Vulnerabilities and Security Practices in Xceed Products

At Xceed, security is a priority in the design, development, and maintenance of our products. The following information outlines how vulnerabilities are managed, what types of network activity our components perform, and the general security profile of Xceed libraries.

1. Relationship Between Xceed Products and .NET

All Xceed libraries are built on top of Microsoft’s .NET framework (or .NET Core/.NET 5+). They follow established best practices for .NET development and do not introduce security risks beyond what is inherent to the underlying platform.

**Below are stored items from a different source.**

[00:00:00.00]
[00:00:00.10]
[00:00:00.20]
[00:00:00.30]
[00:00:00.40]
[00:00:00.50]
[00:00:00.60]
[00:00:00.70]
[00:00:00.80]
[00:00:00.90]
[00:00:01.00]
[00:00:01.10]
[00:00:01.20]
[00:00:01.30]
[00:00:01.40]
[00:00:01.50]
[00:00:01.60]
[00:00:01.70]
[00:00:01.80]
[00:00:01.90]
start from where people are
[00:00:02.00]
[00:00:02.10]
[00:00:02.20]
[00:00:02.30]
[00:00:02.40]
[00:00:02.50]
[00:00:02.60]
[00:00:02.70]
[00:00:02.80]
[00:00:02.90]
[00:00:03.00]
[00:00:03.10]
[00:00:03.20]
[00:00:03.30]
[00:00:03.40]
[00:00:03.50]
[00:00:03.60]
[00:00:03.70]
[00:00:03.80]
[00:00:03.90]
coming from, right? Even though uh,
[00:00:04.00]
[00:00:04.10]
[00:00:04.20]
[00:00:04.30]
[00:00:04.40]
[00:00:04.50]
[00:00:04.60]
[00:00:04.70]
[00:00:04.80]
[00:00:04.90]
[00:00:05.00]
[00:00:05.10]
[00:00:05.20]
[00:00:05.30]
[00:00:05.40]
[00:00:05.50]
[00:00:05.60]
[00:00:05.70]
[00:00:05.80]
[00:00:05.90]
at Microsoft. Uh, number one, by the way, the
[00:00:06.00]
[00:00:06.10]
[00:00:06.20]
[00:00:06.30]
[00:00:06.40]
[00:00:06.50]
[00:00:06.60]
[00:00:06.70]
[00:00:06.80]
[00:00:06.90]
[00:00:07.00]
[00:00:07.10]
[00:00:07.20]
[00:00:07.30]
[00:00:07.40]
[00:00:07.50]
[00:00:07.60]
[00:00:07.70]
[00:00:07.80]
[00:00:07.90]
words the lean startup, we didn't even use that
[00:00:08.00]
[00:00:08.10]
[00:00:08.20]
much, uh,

  • Primary consideration: Any potential security concerns typically originate from the .NET runtime or environment configuration rather than from the Xceed code itself.
  • Best practice: Keep your .NET runtime up to date with the latest stable release from Microsoft, as updates often include important security patches.

2. Vulnerability Reporting

We encourage responsible disclosure.

  • If you believe you have found a security vulnerability or receive a report from a scanning tool, please contact us immediately at support@xceed.com.
  • In our experience, most reports fall into one of two categories:
    1. False positives — results flagged by automated security scanners that are not actual exploitable vulnerabilities.
    2. .NET-level issues — concerns related to the framework or runtime environment, not to the Xceed product itself.

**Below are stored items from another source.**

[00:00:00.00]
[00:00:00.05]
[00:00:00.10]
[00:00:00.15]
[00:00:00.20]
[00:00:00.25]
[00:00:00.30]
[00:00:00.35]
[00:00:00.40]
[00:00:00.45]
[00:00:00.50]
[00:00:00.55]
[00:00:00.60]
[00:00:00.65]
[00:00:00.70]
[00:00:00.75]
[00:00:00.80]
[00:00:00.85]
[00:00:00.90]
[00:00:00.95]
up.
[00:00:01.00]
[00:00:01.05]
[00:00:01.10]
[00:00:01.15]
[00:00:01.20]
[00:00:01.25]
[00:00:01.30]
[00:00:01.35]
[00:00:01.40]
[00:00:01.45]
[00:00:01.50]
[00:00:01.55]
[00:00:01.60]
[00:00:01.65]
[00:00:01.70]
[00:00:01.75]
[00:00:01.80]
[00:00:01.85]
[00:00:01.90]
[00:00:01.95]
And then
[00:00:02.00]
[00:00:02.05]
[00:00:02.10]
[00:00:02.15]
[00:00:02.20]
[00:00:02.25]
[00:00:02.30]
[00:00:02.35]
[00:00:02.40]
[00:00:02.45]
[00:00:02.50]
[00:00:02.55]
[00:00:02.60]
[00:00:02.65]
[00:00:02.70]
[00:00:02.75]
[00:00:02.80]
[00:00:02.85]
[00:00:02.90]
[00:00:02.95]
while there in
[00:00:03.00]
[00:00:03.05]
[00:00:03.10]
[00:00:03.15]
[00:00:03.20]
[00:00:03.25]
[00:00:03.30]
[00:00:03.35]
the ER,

We will review all reports promptly and work with you to determine the source of the issue.

3. Cybersecurity Profile of Xceed Products

By design, the vast majority of Xceed products are self-contained libraries with no outbound network communication. Specifically:

  • No HTTP requests or background internet interactions are performed.
  • No telemetry, “call home” behavior, or data collection is built into any Xceed library.

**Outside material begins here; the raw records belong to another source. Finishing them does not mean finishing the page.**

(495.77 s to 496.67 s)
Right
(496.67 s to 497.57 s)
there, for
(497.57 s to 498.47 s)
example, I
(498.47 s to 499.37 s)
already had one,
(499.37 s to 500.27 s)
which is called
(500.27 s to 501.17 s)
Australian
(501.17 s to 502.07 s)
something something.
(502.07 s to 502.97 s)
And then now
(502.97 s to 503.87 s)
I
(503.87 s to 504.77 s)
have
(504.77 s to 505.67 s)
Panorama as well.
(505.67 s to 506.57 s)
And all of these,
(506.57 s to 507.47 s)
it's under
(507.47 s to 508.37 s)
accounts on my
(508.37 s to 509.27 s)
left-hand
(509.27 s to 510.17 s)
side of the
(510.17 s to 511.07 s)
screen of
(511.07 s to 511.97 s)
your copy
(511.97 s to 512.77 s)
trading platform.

En only exception is Xceed SFTP/FTP for .NET, which performs network transfers only when explicitly configured by the user. In these cases:

  • The connection details, credentials, and transfer targets are entirely under user control.
  • The library does not initiate connections on its own and does not store or transmit any information outside of the configured transfer operation.

4. Secure Development Practices

To help ensure our products remain safe:

  • We follow secure coding practices and avoid deprecated or insecure APIs.
  • Source code is regularly reviewed and maintained by experienced developers.
  • Dependencies are kept to a minimum, reducing the attack surface and external risk factors.

5. Customer Recommendations

To maintain a secure deployment:

  1. Update regularly — Always use the latest stable version of both the Xceed product and the .NET runtime.
  2. Use secure configurations — For network-enabled components (such as SFTP/FTP), configure connections using strong encryption (e.g., SFTP over SSH) and avoid plain-text credentials.
  3. Scan your environment holistically — Focus on the hosting environment, runtime, and third-party dependencies, as these are more likely to be the origin of vulnerabilities than the Xceed library itself.